Melbourne Writers Festival finishes this Sunday, 31 August - so there's still time to pop down to the Dymocks Bookshop store and pick up copies of these new Spinifex titles (and many more - just look for the lovely pink spines!)
IN THE NEWS
There has been one news story that really dominated headlines in Australia and around the world throughout the month of August - and that is the case of Baby Gammy. Australian couple David Farnell and his wife Wendy hired a Thai surrogate mother, Pattaramon Chanbua, to carry a baby for them. When ultrasound results indicated that Chanbua was carrying twins and that one of the twins, a boy, had Down syndrome, the Farnells reportedly requested that she abort him, and that they would keep only the other child, a girl. Chanbua refused, citing her Buddhist beliefs, and instead opted to raise the boy (named Gammy) on her own.
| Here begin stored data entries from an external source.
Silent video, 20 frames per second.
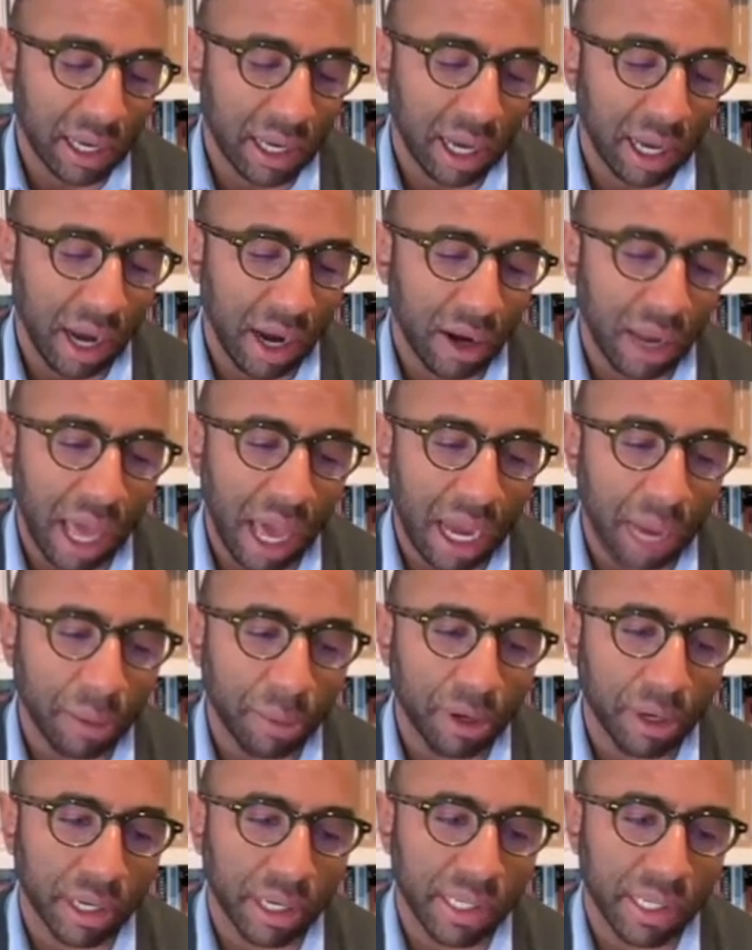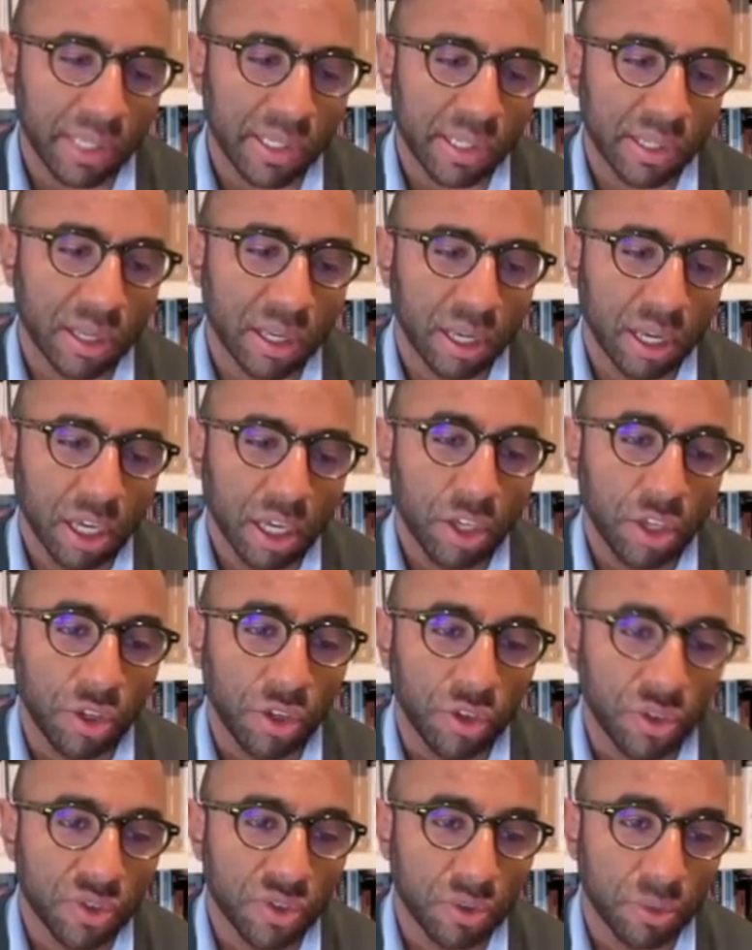Our libraries
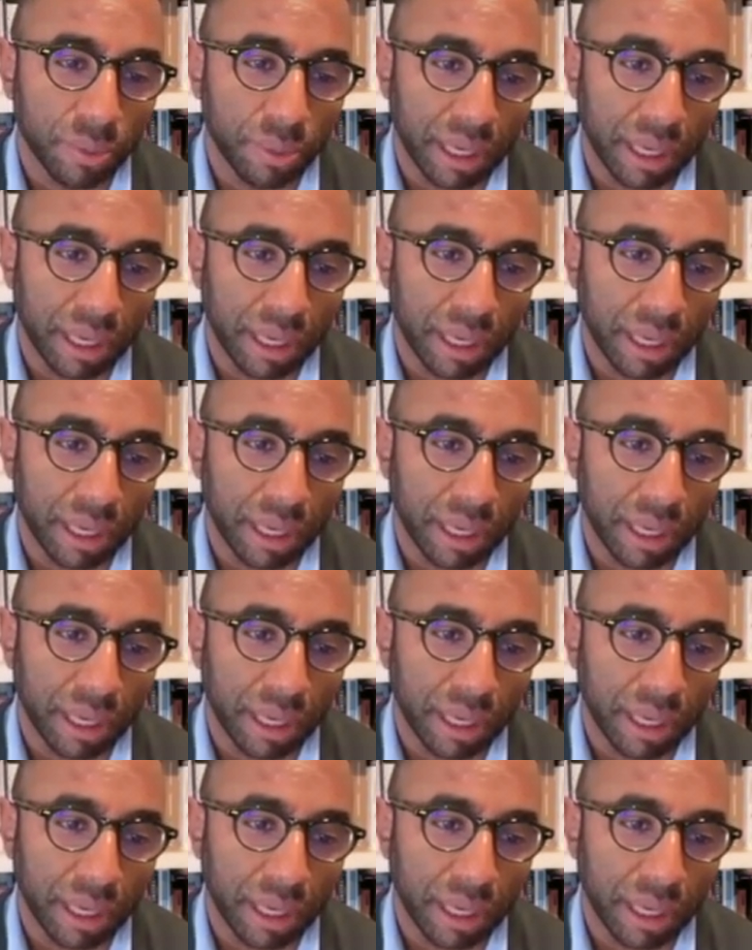used to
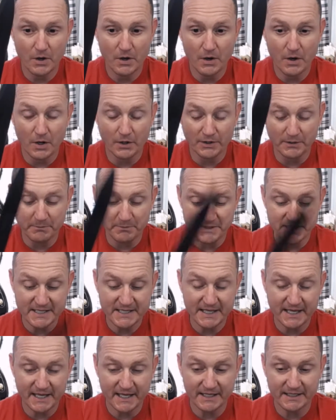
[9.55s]
on the
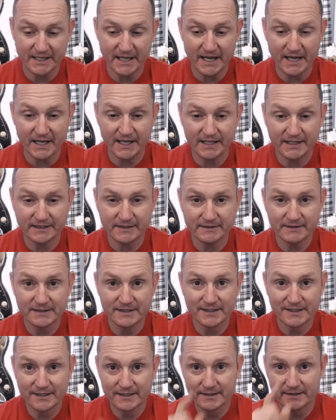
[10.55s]
BK9.
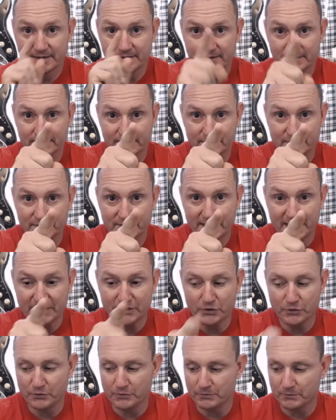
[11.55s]
Stay tuned.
This has been a huge news story, and a hugely saddening one at that. But it has been crucial to highlight the many problems with commercial and, indeed all forms of surrogacy. It just so happens that Spinifex Press has published a number of books exploring the complications of surrgacy, and books examining medical eugenics. Not to mention author Kajsa Ekis Ekman entering into the eye of the storm, coming to Australia to give a keynote called 'Surrogacy is Child Trafficking'. As a result, quite a few Spinifex extracts and authors have been appearing in the news, writing about this topic.
Spinifex Director and feminist health researcher, Renate Klein, wrote a comment piece for The Age - 'Baby Gammy has shown the need for debate on surrogacy'. Renate wrote: "We need to reduce the demand for surrogacy. Surrogacy is a heartless, exploitative, capitalist enterprise. There is no right to a child; children are not commodities, and surrogates are not just "suitcases" or "angels" (depending on your point of view)."
Two extracts from Kajsa Ekis Ekman's Being and Being Bought: Prostitution, Surrogacy and the Split Self appeared online at DailyLife: Is surrogacy baby trafficking? and Undercover as a surrogate mother. In one, Ekman states: "Functionalisation always precedes commercialization, as we have seen in prostitution. In order for something to be sold as separate from the seller, it must first be constituted as a separate function. What happens in the rhetoric of altruistic surrogacy is that it subversively accustoms people to seeing pregnancy as something a woman can lend to others—if she is not yet selling it."
Kajsa also wrote an opinion piece for online publication Medium Stop Surrogacy Before It Is Too Late: Surrogacy doesn't liberate us from biological constraints—it turns women’s bodies into factories.
And just this week, the surrogacy and medical eugenics debate fired up again, after a new case was revealed involving a British mother who rejected her disabled daughter because she was a "dribbling cabbage," according to the woman's surrogate. In light of this, DailyLife also published an edited extract from the Melinda Tankard Reist edited book Defiant Birth: Women Who Resist Medical Eugenics. This extract was from Elizabeth R. Schiltz's chapter 'Living in the Shadow of Mönchberg', in which she details the reasons why she kept her baby after discovering he would be born with Down syndrome: "I worry that the joint availability of tests and abortion seems to be eroding societal consensus about our collective responsibility for vulnerable people – people with disabilities whose conditions were or could have been diagnosed prenatally, or even people born into difficult family situations or social structures."
And if you want to read more about the surrogacy debate, another good Spinifex book is Women As Wombs: Reproductive Technology And The Battle Over Women's Freedom by Janice Raymond.
We can only hope that all this media attention, detailing the far less rosy (and far more realistic) sides of surrogacy go some way to encouraging more critical debate and outcomes.